§ WORK ITEM
Take the line with "[00:03:09.65 to 00:03:10.61]" and every line after it, through the end of the listing, and give them again exactly, pictures excluded.

§ DATA FOR PROCESSING
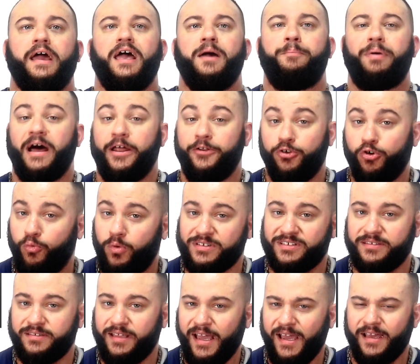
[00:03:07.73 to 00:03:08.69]
But I knew it
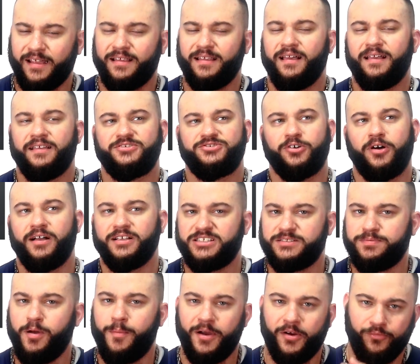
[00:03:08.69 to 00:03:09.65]
wasn't that. So I
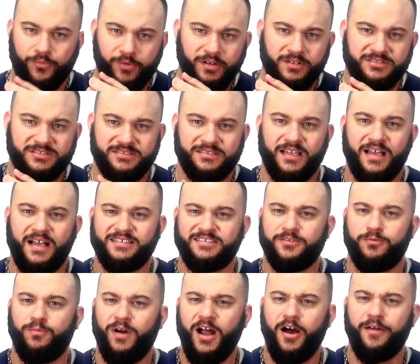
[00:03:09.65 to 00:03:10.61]
smelled my wrist. I
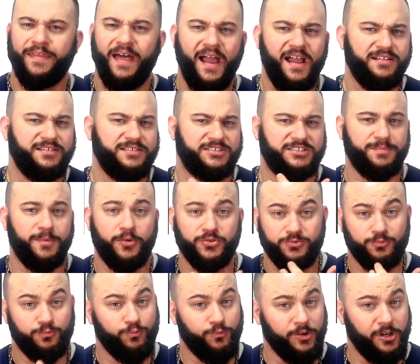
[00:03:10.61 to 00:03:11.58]
said, wow, that actually
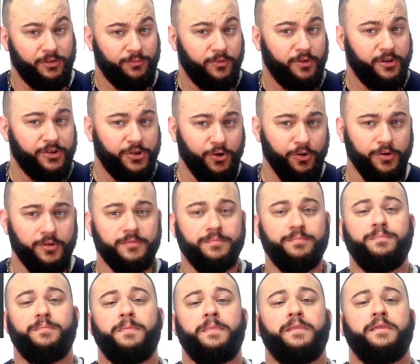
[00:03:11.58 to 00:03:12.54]
smells really, really
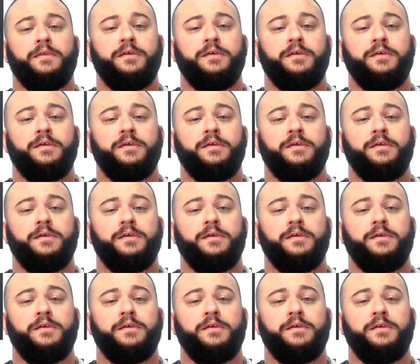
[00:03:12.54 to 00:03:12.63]
good.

§ SOLUTION TO THIS TASK
[00:03:09.65 to 00:03:10.61]
smelled my wrist. I
[00:03:10.61 to 00:03:11.58]
said, wow, that actually
[00:03:11.58 to 00:03:12.54]
smells really, really
[00:03:12.54 to 00:03:12.63]
good.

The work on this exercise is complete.